Penerapan panduan SOP yang harus sebegitu detail ditujukan agar produk mereka selaras hasilnya dan tidak ada pengulangan kerja. Maka, banyak orang lain yang melihat dompet atau kerajinan mereka yang lainnya, mengira itu produk hasil pabrikan, karena bentuknya yang sama persis. Padahal, sejatinya itu handmade yang dibuat oleh banyak orang. Kuncinya adalah ada pada SOP tadi. Bahkan, belakangan ini, setelah nama Pelanusa berkibar, sudah mulai ada relawan dari berbagai universitas di Malang, dan dari berbagai latar belakang. Jadi, para anggota juga diajari tentang surat menyurat melalui email, sampai memasukkan kerajinannya di blog, instagram, atau medsos lainnya. Manfaat lain, pertemuan setiap hari Rabu itu, selain diajari bahasa Inggris oleh para relawan, dijelaskan juga bagaimana profit sharingnya, berapa harga dari konsumen, setelah dipotong bahan, nanti akan ditemukan berapa ongkos untuk perajin dan berapa hasil yang diperoleh Yanti sendiri. Bahkan, di antara mereka terjadi saling tawar menawar. Yanti memang menerapkan manajemen terbuka sehingga para anggota merasa nyaman karena dilibatkan.

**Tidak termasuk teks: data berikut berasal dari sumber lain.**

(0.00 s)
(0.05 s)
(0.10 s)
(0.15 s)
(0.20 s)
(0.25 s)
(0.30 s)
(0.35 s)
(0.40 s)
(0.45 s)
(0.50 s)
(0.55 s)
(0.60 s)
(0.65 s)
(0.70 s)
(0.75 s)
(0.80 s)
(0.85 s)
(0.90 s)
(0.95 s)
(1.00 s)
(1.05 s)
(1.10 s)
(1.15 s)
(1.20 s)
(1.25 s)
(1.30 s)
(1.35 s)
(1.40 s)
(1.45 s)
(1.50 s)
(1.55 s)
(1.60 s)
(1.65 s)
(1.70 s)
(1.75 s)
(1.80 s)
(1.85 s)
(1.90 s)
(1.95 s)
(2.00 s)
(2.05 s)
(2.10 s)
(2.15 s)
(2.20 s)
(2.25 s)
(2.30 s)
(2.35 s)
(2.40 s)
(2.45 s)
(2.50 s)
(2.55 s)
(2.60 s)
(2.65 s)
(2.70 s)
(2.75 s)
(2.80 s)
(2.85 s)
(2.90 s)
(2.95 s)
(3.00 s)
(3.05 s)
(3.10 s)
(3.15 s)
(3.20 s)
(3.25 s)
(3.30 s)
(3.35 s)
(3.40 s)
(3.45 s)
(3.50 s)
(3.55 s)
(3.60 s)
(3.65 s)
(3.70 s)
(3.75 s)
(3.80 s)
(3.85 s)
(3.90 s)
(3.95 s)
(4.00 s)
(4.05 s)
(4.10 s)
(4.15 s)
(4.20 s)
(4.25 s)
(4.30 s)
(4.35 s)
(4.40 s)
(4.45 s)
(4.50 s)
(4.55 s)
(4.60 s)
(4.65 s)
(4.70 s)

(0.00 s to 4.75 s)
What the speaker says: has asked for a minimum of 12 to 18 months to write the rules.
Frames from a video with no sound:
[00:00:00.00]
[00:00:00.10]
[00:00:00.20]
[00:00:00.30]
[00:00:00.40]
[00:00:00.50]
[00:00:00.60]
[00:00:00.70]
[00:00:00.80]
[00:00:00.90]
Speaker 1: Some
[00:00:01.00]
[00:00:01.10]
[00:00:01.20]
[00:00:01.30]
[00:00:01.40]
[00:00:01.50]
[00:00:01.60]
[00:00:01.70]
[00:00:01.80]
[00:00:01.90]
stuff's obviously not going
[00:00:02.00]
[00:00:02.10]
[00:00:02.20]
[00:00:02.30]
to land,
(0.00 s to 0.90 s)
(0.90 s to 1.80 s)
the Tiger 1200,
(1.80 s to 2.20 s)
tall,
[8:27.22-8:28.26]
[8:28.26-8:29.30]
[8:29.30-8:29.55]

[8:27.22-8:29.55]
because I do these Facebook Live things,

Awalnya, usaha Pelangi Craft memang murni milik Yanti pribadi. Jadi, untung dan ruginya ia tanggung sendiri. Tetapi sejak 2012, Yanti menggantinya dengan Pelangi Nusantara (Pelanusa) dengan sistem pengelolaan milik bersama. Pelanusa ini langsung diketuai oleh Yanti, namun bidang-bidang yang lainnya 80 persen pegurusnya adalah para anggota sendiri. Karena dianggap berhasil mengelola lembaga, Yanti pun memenangkan kompetisi kewirausahaan sosial berbasis komunitas yang diadakan British Council. Banyak yang dikompetisikan, selain berbasis komunitas juga ada basis pendidikan, basis pesantren, dan lain-lain. Sebagai hadiah, Yanti pun diberangkatkan mengikuti study visit selama seminggu di Inggris bersama lima pemenang lainnya. Oleh British Council lembaga Pelanusa yang ia kelola ini diberi badan hukum dalam bentuk koperasi, masuk dalam kategori lembaga bisnis yang tetap memiliki impact sosial kepada masyarakat dengan pendekatan keterampilan.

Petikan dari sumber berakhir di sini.